ST. LOUIS — Ralcorp Holdings, Inc. late yesterday filed its initial Form 10 Registration Statement with the Securities and Exchange Commission. The filing paves the way for the St. Louis-based company to begin the process of separating Ralcorp and the Post cereal business, a transaction that is expected to be completed by the end of this year.
“This filing represents an important milestone in the process to separate Ralcorp and Post,” said William P. Stiritz, chairman of Ralcorp. “We believe that separating Post from Ralcorp will better allow each company to focus on strategies specific to their particular businesses, thereby unlocking significant value for our shareholders. Ralcorp’s strategic plan will focus on enhancing its position as a growth through acquisition private brand leader with a diverse product, customer and input array, while dedicating itself to operating low-cost, efficient and safe manufacturing facilities.
“Post’s strategic plan will focus on its most important brands and maintaining its best-in-class EBITDA margins and free cash flow profile. Post’s main asset is its great brand name, and we look forward to managing this valuable asset in a creative, imaginative and adaptive manner to enhance shareholder value. We firmly believe this plan will allow us to realize significant benefits for each company and our shareholders.”
Under the plan announced on July 14, Ralcorp said it intends to execute a tax-free spin-off of the Post cereal business to Ralcorp shareholders. Once the transaction is finalized, Ralcorp will continue to be the leading producer of private brand foods and a major producer of food service products, and Post will be the third largest branded ready-to-eat cereal manufacturer in the United States. Ralcorp will continue to trade on the New York Stock Exchange, and Post intends to apply for listing on the New York Stock Exchange.
As part of the separation, Post will issue approximately $1.1 billion of debt with the net cash proceeds of approximately $1 billion going to Ralcorp. Ralcorp’s board of directors intends to use these proceeds to reduce debt, aggressively pursue private brand acquisitions and pursue additional share repurchases under the company’s remaining share repurchase authorization of approximately five million shares. In addition, Ralcorp said it expects to retain up to 20% of the outstanding shares of Post, which it intends to subsequently dispose of in a tax-free manner.
In a separate announcement yesterday, Ralcorp said Mr. Stiritz, currently chairman of Ralcorp, will take over as chief executive officer of Post Holdings following the separation of Ralcorp and the Post cereal business. He also will become chairman of Post Holdings.

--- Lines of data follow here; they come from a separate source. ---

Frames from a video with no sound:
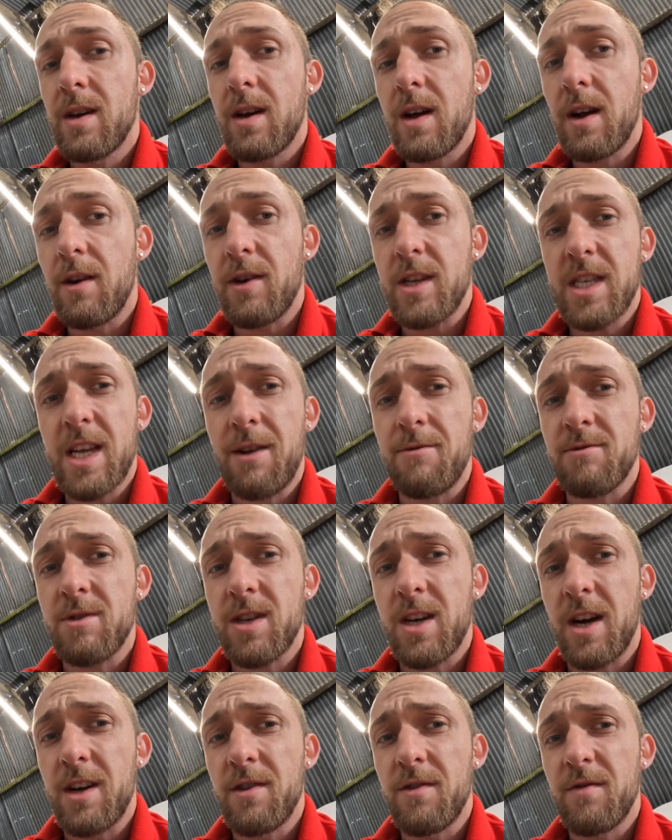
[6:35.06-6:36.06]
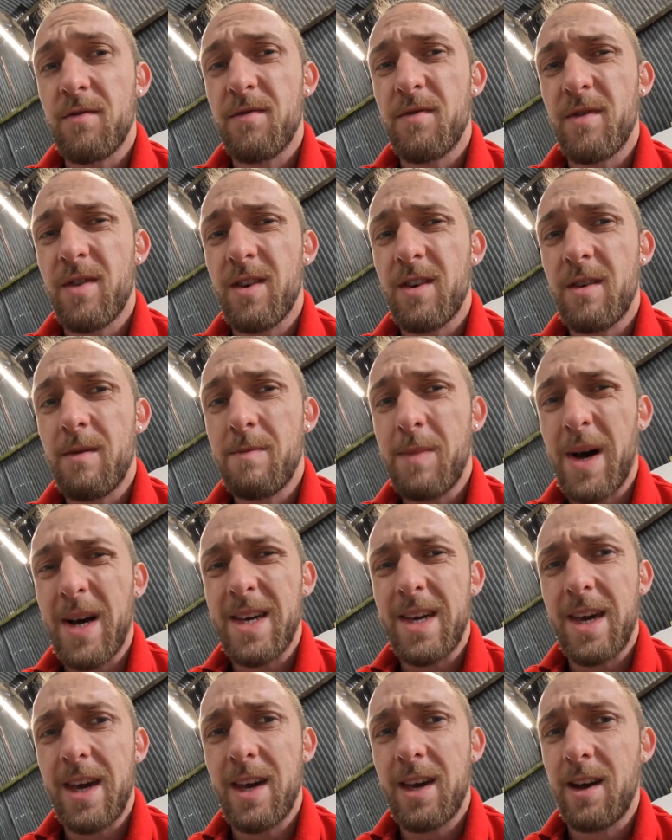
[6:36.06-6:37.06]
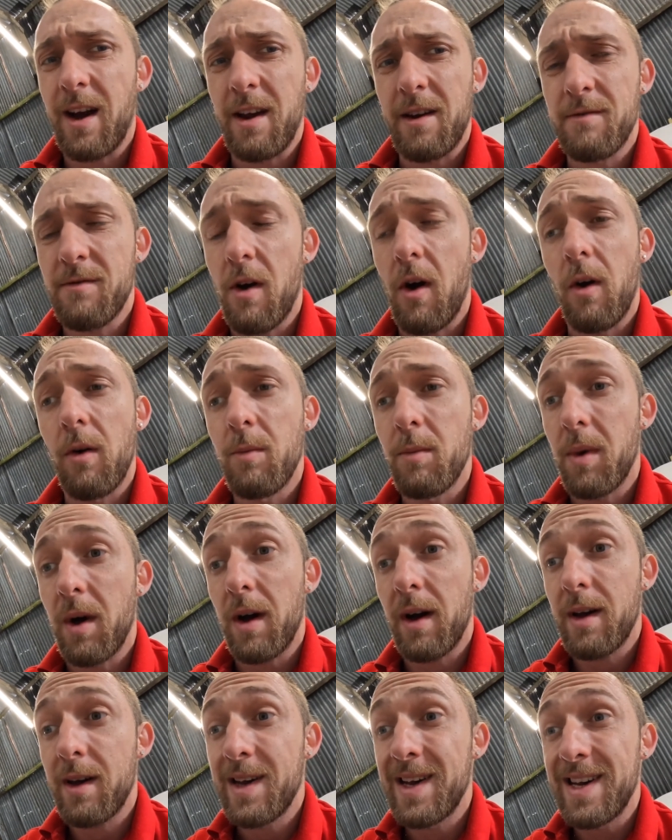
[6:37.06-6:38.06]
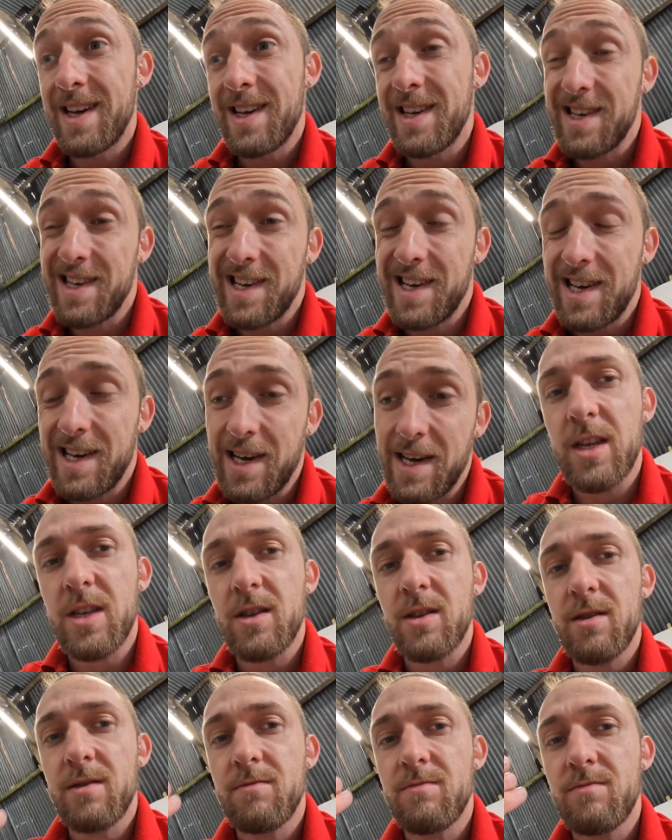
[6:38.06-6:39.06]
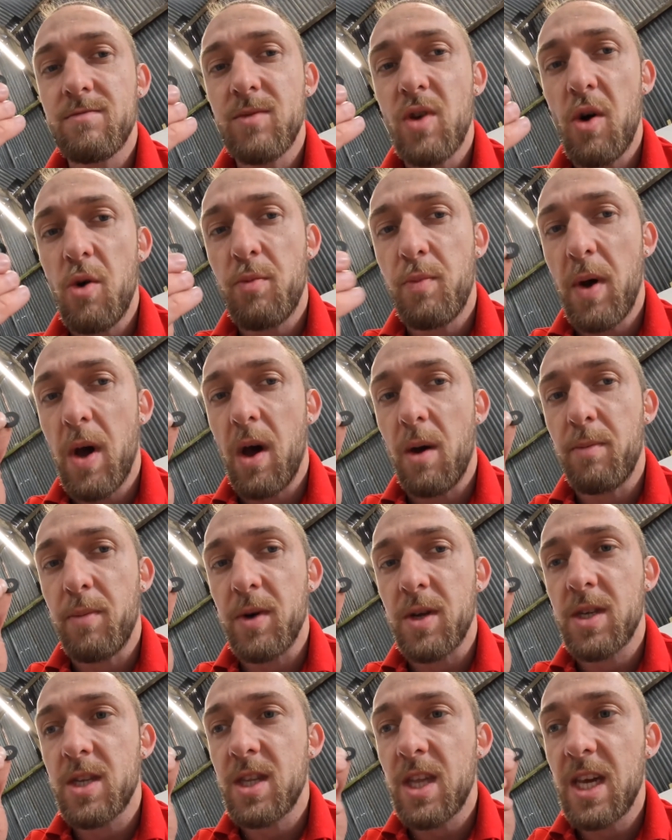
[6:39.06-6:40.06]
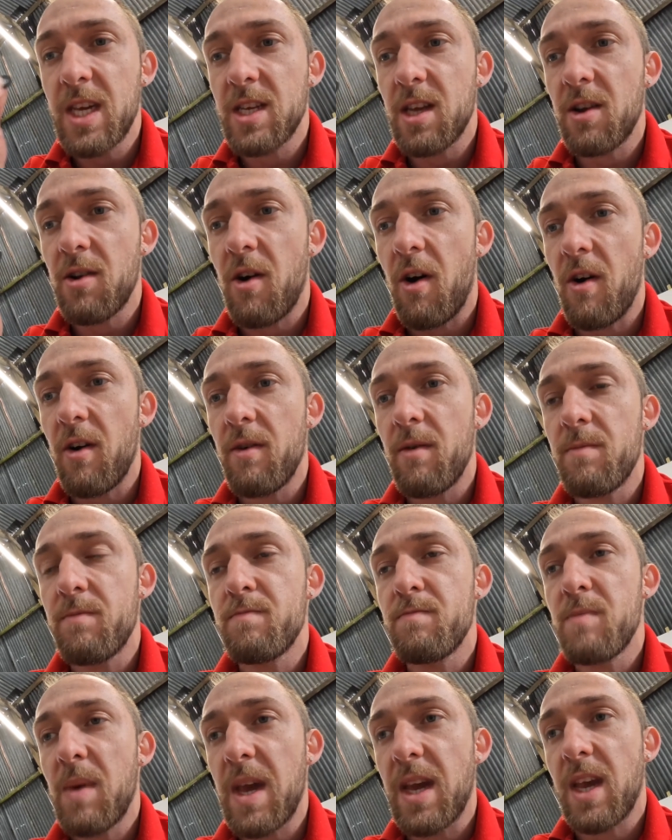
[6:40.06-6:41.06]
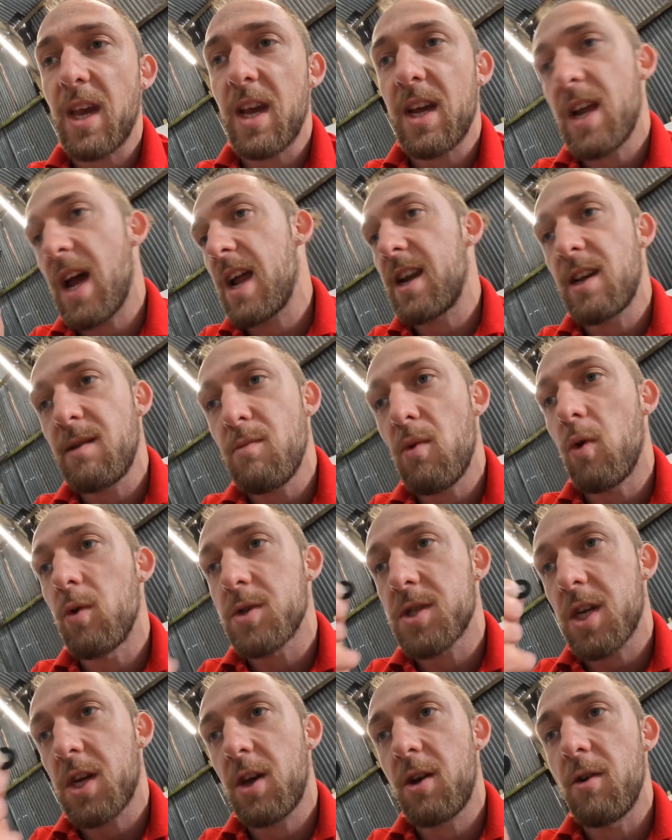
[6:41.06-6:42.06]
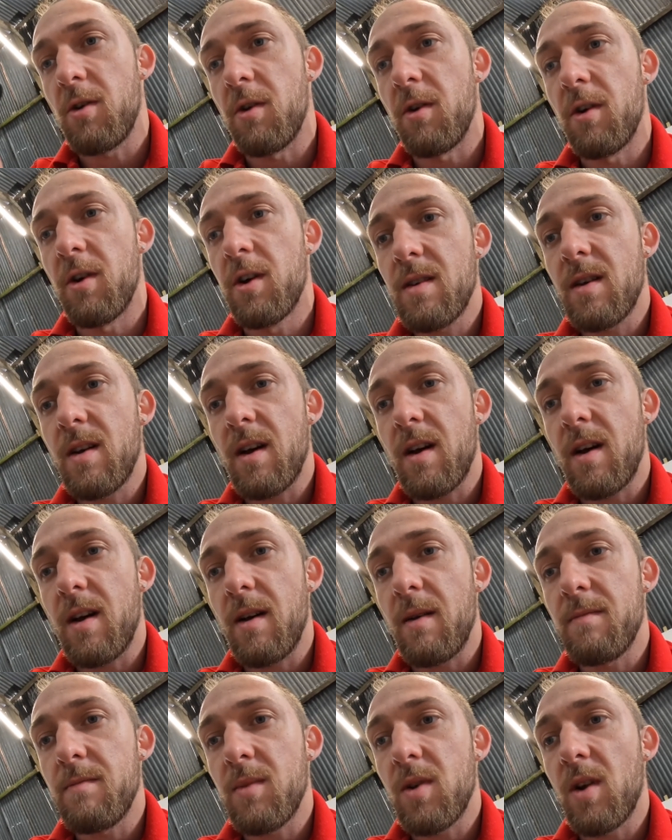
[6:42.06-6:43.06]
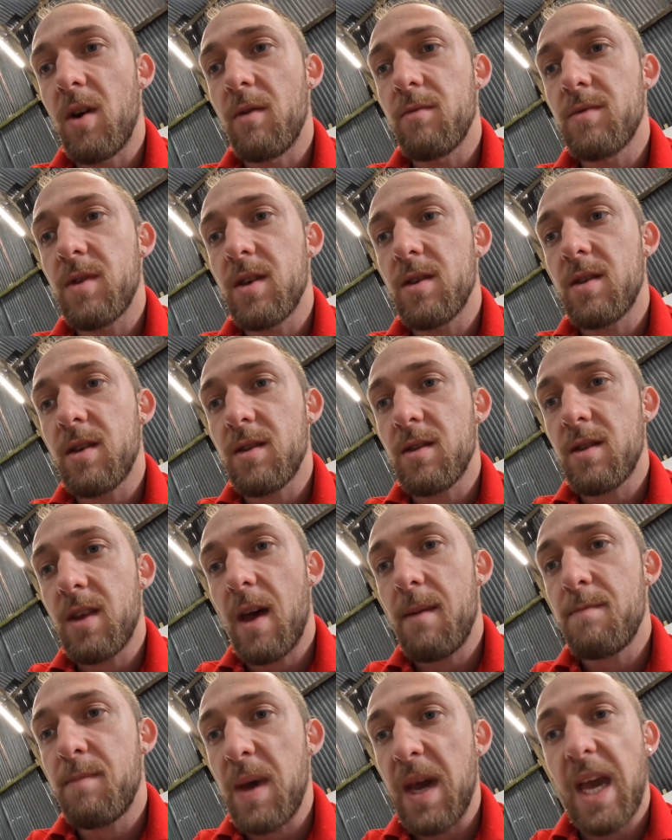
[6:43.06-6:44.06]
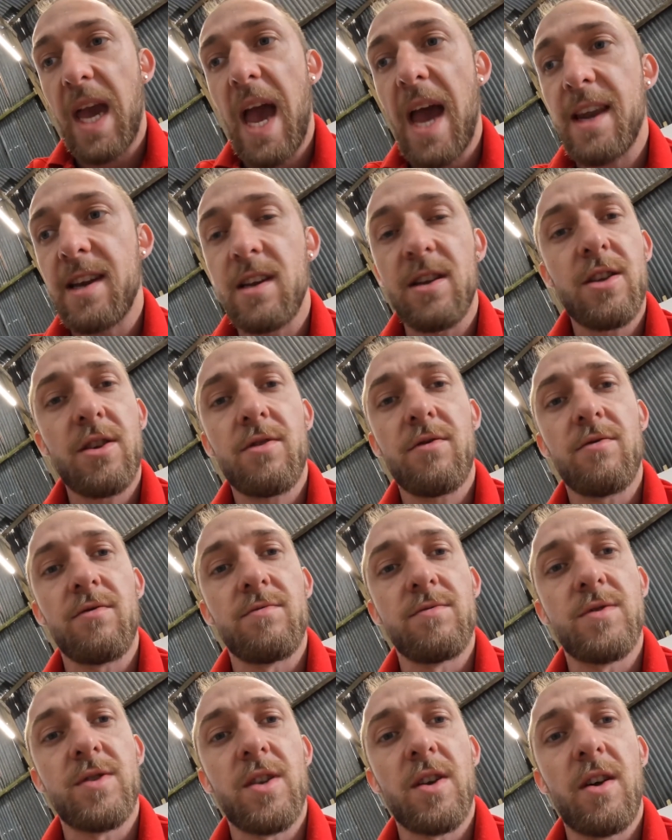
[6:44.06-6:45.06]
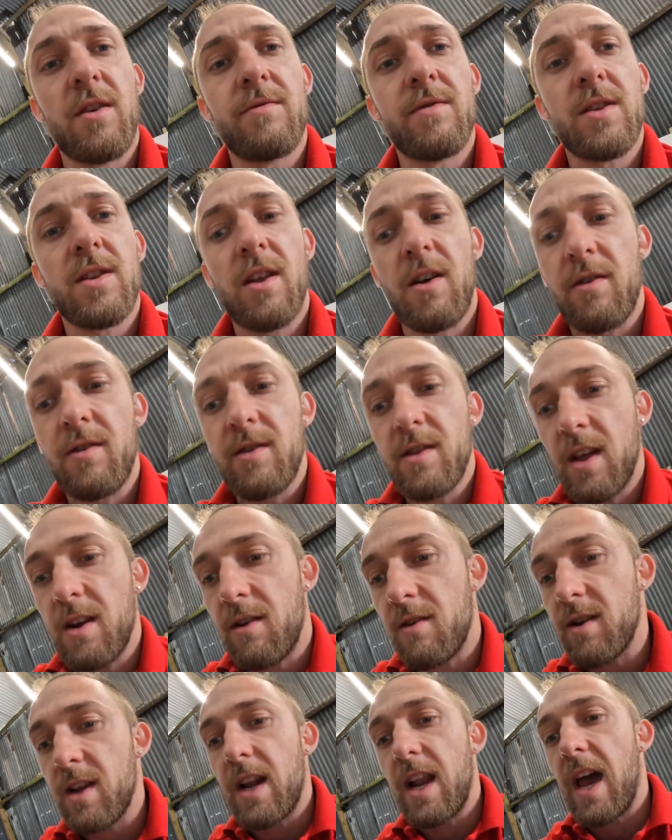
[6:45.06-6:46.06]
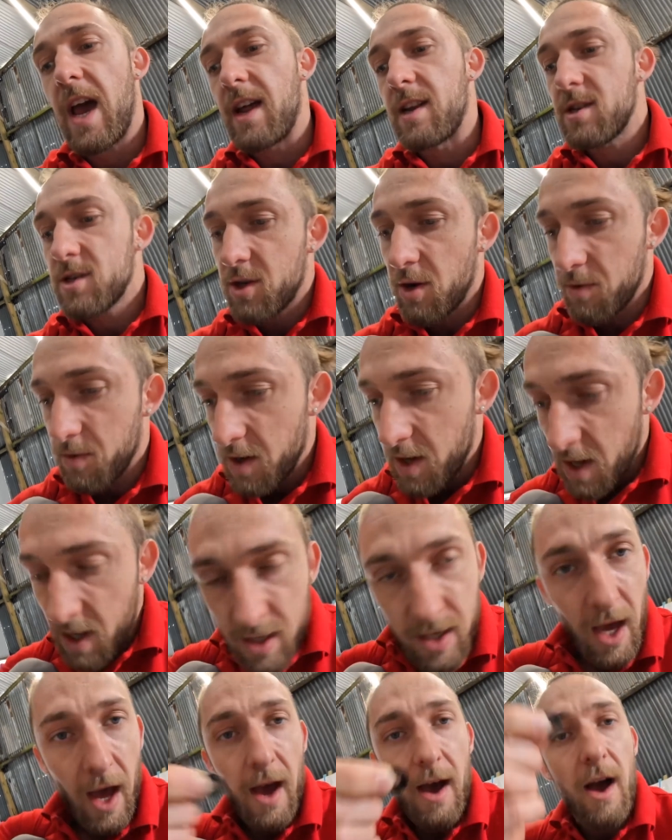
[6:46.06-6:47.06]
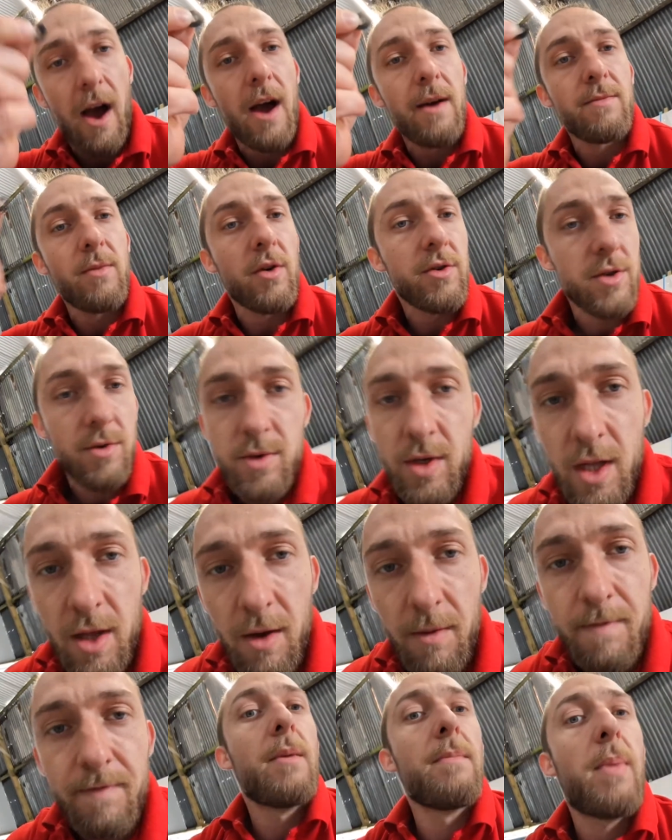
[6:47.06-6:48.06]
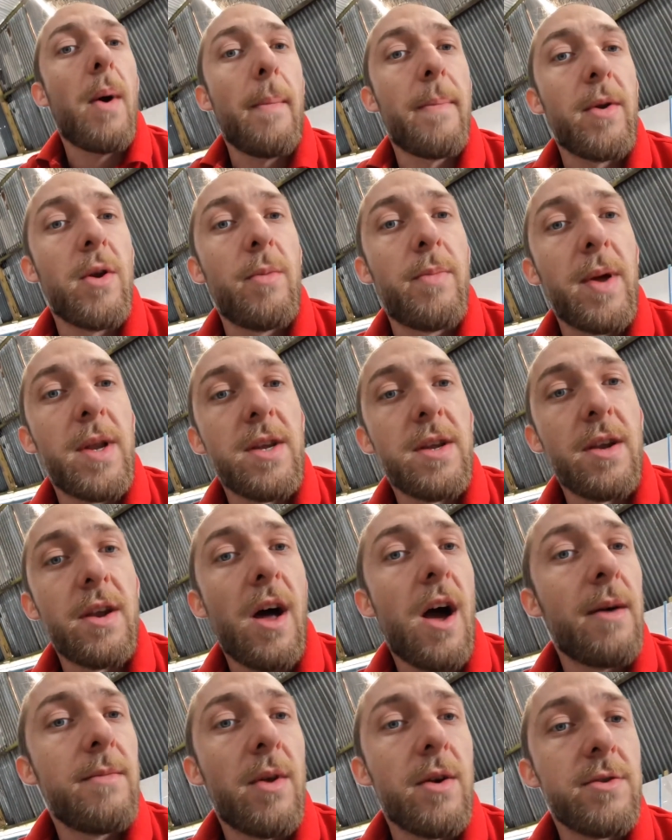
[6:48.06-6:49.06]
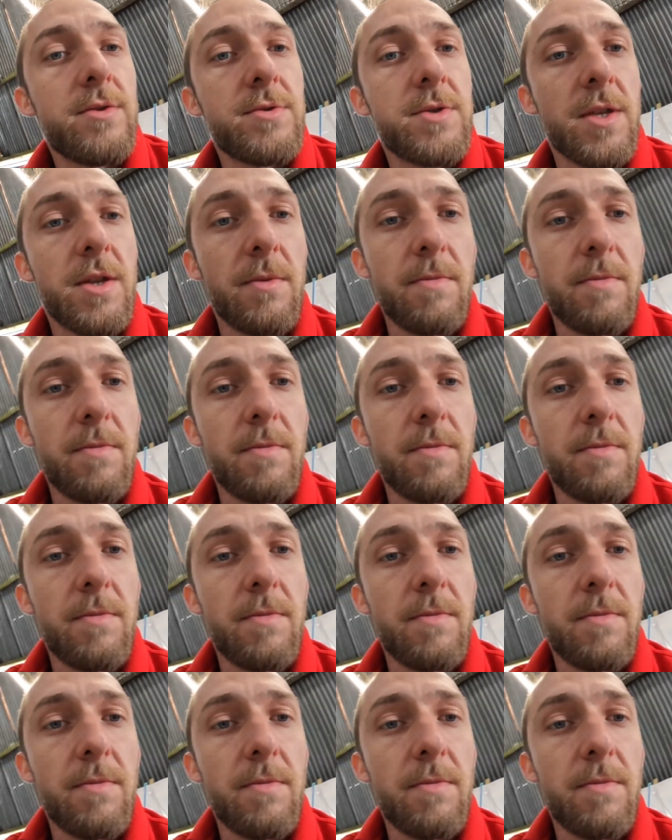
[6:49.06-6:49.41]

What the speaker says: I know that sounds kind of pikey, kind of wrong, but there's no purpose. These are not making it any more secure. You know, they're big-headed screws. You know, they're not little heads. So yeah, I'm not using them. Unpopular opinion, I'm not using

“I am excited to lead Post forward and strongly believe in its future as an independent public company,” Mr. Stiritz said. “As we work through the separation process, we continue to plan for the future of Post, including its strategy, financing, marketing and other core corporate functions necessary to succeed. We remain fully committed to growing the brand and taking the steps necessary to create enhanced shareholder value.”
Meanwhile, James L. Holbrook has been named executive vice-president of marketing for Post Holdings, effective Oct. 3. Mr. Holbrook most recently was c.e.o. of EMAK Worldwide, and earlier he held marketing positions at Ralston Purina Co. and Procter & Gamble.
The remainder of the Post executive management team, including chief financial officer and chief operating officer, will be announced by the end of the year, Ralcorp said.